Langkah kami beriringan menuju ruang rawat inap yang sebelumnya telah di tunjukkan oleh kak Fadhil.
Kak Fadhil pamit dulu keluar sebentar, katanya masih ada urusan.
"Fin ... kamu kenapa sih? Kok dari tadi diem aja, gelagat kamu juga aneh." Kucolek dia malah kaget.
"Eh ... masak sih? Perasaan kamu aja kali." Dia malah berkelak dan meneruskan langkah, hanya menatapku sebentar.
"Hayo lah ngaku. Kamu nggak lagi terpesona sama Kak Fadhil kan?" bisikku tersenyum, menggodanya sembari meneruskan langkah menelusuri koridor.
Letak kamar Dira dirawat lumayan beberapa meter dari pintu masuk, jadi kami masih bisa berjalan santai sembari mengobrol.
Biar nggak kerasa capeknya, aku godain Fina ah. Ide konyolku mulai muncul.
Beginilah diriku, jika dengan sesama wanita begitu cepatnya bisa akrab dan kadang malah usil. Tapi kalau dengan ikhwan, ampun deh. Lama dan bisa dibilang sulit untuk akrab.
Memang begitu kan islam mengatur kita untuk membatasi pergaulan dengan lain jenis yang bukan mahram.
"Astaghfirullahal'adhziim ... apaan sih Nisa. Kamu ngarang deh," ucapnya malah memukul lenganku tapi kelihatan banget kalau dia saat ini salah tingkah. Aku terkekeh, suka sekali menggodanya.
"Ayo dong ngaku. Salting gitu ih." Fina malah kini menatapku dengan mata melotot, membuatku makin terkekeh.
"Ayo dong cerita Fin.

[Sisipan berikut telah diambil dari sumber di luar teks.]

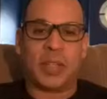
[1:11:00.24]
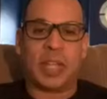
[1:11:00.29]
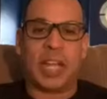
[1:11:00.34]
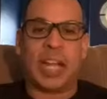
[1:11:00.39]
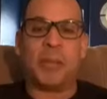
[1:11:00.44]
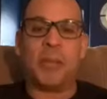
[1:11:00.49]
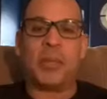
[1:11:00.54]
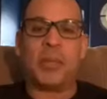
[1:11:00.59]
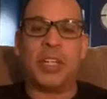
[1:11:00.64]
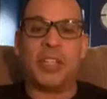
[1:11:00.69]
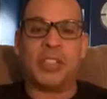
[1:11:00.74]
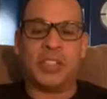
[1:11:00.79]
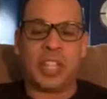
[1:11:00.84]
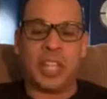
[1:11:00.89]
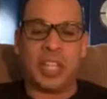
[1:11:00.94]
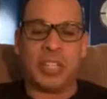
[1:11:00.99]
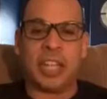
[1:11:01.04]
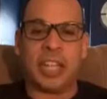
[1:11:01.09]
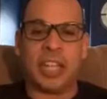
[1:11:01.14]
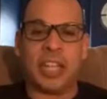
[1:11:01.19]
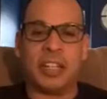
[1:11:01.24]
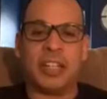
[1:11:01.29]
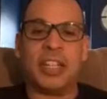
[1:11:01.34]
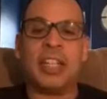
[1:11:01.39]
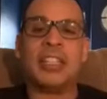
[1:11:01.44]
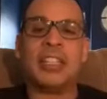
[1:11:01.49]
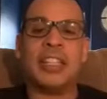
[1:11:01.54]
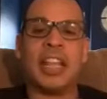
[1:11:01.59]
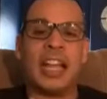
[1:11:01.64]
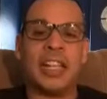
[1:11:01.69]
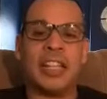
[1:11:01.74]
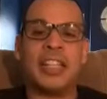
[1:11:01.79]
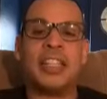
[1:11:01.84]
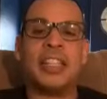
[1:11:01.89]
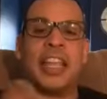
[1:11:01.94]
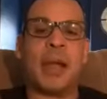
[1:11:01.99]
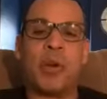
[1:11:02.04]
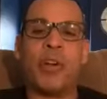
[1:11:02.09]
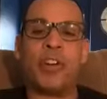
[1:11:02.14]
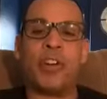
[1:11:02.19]
take that, that, that burden
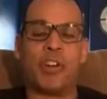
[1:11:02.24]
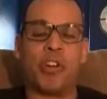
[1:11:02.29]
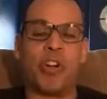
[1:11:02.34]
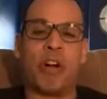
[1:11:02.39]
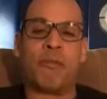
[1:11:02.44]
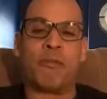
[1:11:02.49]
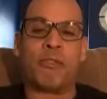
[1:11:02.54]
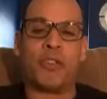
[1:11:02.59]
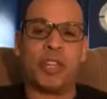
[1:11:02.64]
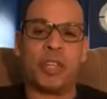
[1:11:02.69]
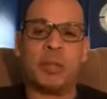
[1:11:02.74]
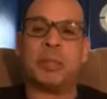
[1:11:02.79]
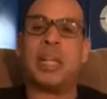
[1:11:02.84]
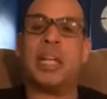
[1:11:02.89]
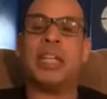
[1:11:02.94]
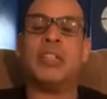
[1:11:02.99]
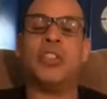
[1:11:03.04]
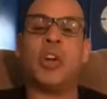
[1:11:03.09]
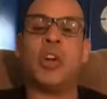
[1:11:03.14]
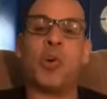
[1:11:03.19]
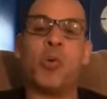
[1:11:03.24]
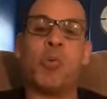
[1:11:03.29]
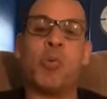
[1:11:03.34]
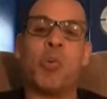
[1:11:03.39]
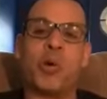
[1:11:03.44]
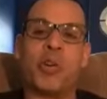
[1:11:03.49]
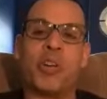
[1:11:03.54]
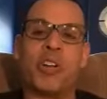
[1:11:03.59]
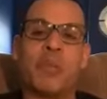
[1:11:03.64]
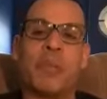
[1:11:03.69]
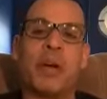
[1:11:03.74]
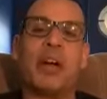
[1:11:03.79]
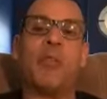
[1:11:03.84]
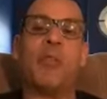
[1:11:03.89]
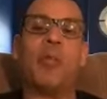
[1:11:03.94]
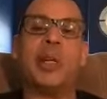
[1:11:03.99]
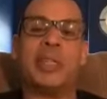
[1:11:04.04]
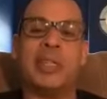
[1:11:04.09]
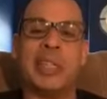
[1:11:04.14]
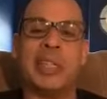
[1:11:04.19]
off of him. Like, don't worry about what dad's
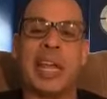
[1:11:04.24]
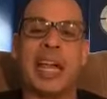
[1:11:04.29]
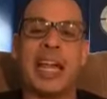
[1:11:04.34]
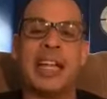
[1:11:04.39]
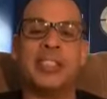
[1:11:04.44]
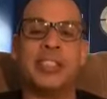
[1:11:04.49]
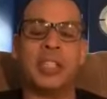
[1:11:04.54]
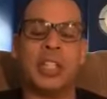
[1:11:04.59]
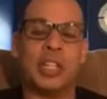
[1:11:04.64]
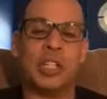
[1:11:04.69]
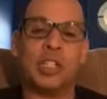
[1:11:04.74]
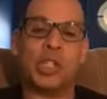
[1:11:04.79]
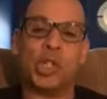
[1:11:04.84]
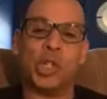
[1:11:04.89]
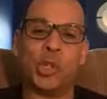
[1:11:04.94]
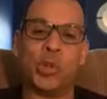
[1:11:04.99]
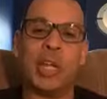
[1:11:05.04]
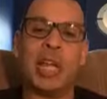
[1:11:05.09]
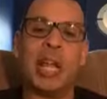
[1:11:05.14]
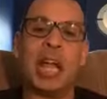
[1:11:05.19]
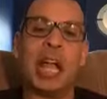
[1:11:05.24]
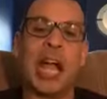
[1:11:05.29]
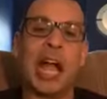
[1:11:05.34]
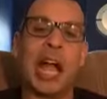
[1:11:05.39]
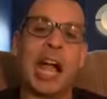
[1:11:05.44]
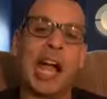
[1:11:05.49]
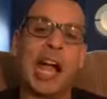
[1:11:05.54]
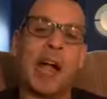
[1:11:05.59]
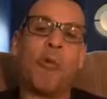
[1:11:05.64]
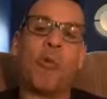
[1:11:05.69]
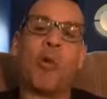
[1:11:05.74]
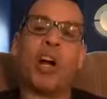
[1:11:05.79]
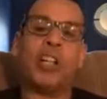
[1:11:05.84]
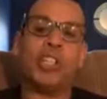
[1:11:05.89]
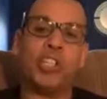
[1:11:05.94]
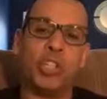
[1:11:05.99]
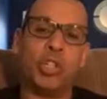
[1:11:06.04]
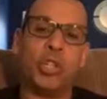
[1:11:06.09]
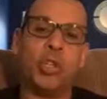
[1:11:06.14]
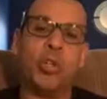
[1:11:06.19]
going to do. I want you,
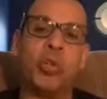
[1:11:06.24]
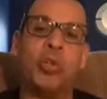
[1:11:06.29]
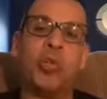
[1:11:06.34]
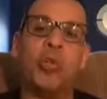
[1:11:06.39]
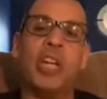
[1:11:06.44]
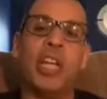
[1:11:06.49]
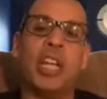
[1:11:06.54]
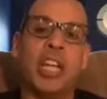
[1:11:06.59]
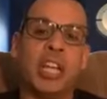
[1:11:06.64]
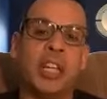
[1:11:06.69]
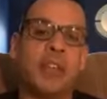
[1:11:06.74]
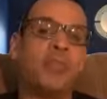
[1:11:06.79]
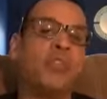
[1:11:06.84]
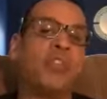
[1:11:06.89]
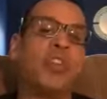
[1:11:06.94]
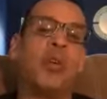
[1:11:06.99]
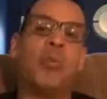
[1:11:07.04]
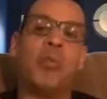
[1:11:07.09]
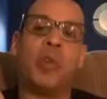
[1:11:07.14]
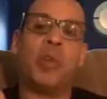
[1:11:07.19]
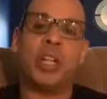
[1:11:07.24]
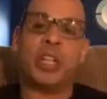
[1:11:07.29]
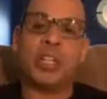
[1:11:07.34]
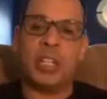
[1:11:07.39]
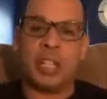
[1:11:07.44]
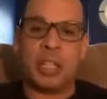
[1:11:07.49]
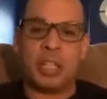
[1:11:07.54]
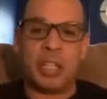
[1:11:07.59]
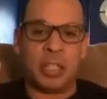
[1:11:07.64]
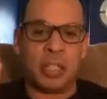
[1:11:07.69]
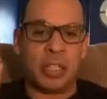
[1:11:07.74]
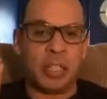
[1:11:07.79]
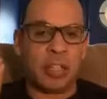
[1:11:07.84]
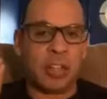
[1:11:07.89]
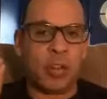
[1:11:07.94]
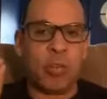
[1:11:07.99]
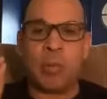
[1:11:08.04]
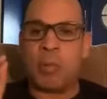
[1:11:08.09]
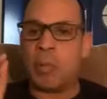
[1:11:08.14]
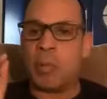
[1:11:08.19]
if someone, you know,
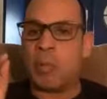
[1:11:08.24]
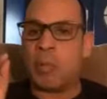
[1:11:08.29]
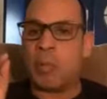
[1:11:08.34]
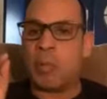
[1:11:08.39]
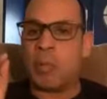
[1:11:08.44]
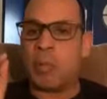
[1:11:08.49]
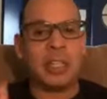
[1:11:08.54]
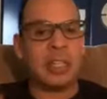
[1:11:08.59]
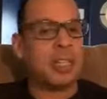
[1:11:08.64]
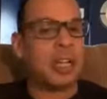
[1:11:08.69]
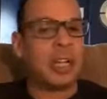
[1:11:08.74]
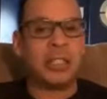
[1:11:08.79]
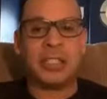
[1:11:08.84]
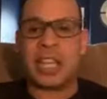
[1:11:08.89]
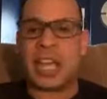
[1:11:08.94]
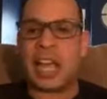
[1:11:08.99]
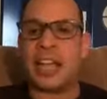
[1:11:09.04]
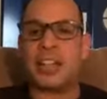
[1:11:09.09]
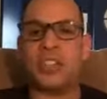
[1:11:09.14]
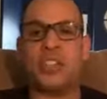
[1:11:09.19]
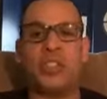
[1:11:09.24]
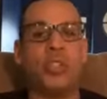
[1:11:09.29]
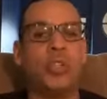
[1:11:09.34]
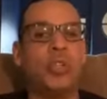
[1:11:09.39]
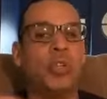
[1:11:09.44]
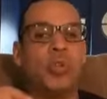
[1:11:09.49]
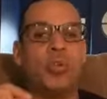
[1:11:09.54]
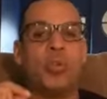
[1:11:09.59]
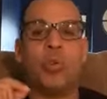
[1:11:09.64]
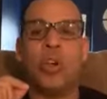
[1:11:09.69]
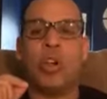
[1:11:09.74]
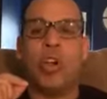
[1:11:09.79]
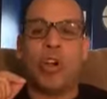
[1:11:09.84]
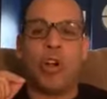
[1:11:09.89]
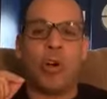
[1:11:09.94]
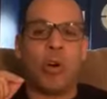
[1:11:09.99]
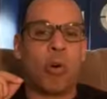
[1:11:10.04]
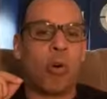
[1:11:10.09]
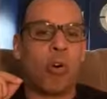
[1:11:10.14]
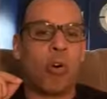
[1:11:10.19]
attacks you or
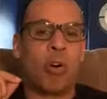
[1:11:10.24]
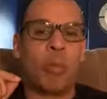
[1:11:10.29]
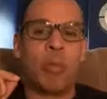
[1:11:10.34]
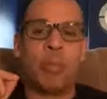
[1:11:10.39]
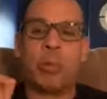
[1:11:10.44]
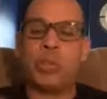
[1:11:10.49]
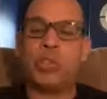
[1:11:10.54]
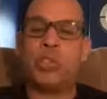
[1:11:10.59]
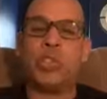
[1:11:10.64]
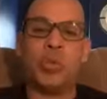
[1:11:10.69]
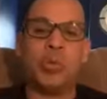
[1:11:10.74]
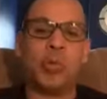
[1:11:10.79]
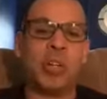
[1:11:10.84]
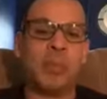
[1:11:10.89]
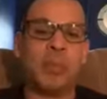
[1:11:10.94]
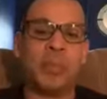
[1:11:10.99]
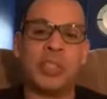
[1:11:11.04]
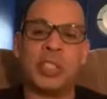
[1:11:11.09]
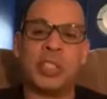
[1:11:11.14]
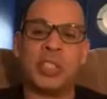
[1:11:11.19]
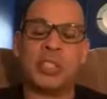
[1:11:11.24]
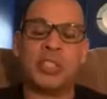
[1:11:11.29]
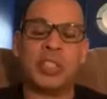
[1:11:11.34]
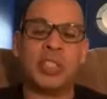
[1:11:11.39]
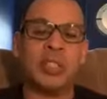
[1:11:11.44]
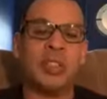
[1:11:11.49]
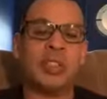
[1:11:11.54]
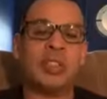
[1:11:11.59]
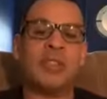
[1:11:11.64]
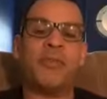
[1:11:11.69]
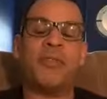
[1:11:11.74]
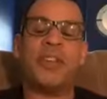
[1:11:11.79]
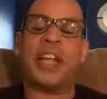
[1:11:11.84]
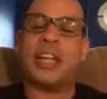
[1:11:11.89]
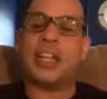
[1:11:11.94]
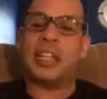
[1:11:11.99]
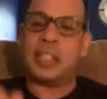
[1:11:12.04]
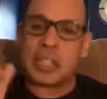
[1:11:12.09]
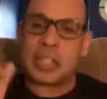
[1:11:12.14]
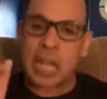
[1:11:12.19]
puts you in a position of disadvantage,
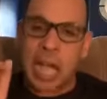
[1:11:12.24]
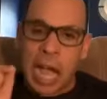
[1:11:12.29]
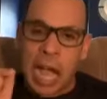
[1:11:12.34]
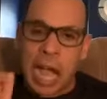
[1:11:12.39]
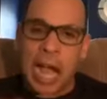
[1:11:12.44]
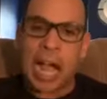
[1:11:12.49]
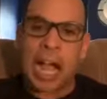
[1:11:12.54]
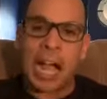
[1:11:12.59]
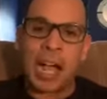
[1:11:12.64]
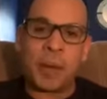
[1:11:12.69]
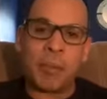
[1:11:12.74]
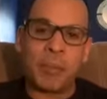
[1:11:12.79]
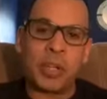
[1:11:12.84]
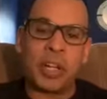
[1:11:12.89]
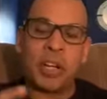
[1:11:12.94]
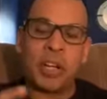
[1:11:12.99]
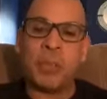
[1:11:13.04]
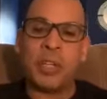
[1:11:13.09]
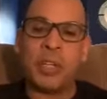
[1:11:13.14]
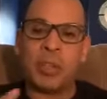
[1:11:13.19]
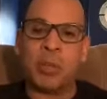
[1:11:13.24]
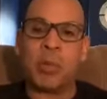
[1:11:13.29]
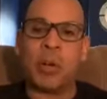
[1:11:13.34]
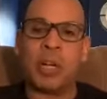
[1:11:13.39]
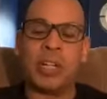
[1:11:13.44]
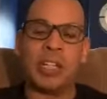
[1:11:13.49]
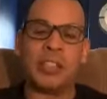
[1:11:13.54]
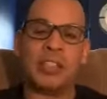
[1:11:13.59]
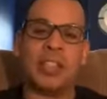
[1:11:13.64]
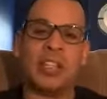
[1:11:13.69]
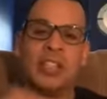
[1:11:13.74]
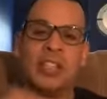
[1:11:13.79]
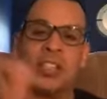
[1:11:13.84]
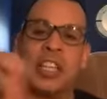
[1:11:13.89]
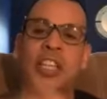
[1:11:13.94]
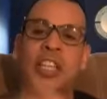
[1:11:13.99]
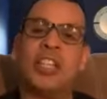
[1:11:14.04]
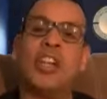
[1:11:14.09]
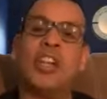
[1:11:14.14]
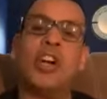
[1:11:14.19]
I'm going to be the one that's going to say, go
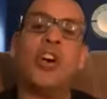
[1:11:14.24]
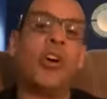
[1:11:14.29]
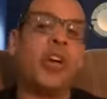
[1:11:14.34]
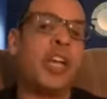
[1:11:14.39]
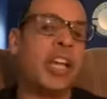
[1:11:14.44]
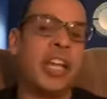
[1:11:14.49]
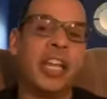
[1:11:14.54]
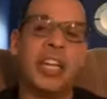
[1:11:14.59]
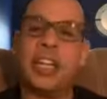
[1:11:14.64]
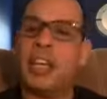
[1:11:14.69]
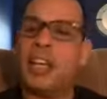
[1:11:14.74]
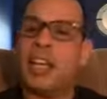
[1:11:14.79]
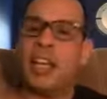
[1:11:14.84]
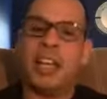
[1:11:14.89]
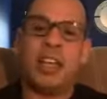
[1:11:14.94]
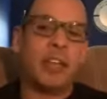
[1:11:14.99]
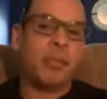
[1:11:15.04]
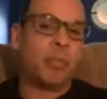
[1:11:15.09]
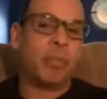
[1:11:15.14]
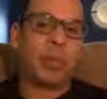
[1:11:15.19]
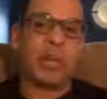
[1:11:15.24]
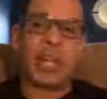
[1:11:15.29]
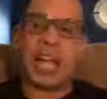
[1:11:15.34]
ahead, blast them.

Katanya kita sahabat, tapi kok kamu nggak jujur sih. Gini-gini aku merhatiin kamu lo dari tadi, waktu aku kenalin sama Kak Fadhil kamunya terkejut dan gugup gitu. Setelah itu kamu diem aja di mobil. Aku ajak ngobrol malah bengong." Aku mulai melipat kedua tanganku di dada pertanda kesal.
"Masak sih?" Tangannya kini menyeretku, tadi aku kesal dan memberhentikan langkah. Tampak tatapannya kini melunak dan sedikit menyipit akibat senyum bibirya.
"Iya bener." Aku masih meyakinkan dan membujuknya agar mau cerita.
"Iya deh iya. Aku tadi memang shok. Karena saat melihat kak Fadhil, aku seperti melihat sosok teman kecilku dulu. Tapi kamu jangan bilang sama siapa pun ya." Kami mulai menaiki tangga beriringan dan berhati-hati. Kami menaiki tangga sesuai arahan tulisan yang tertempel di dinding, kamar anggrek lantai 2.
Jalan sambil ngobrol tetep harus fokus pada sekitar ya. Jangan sampai kita menciptakan adegan jatuh gara-gara galfok alias gagal fokus sama jalan.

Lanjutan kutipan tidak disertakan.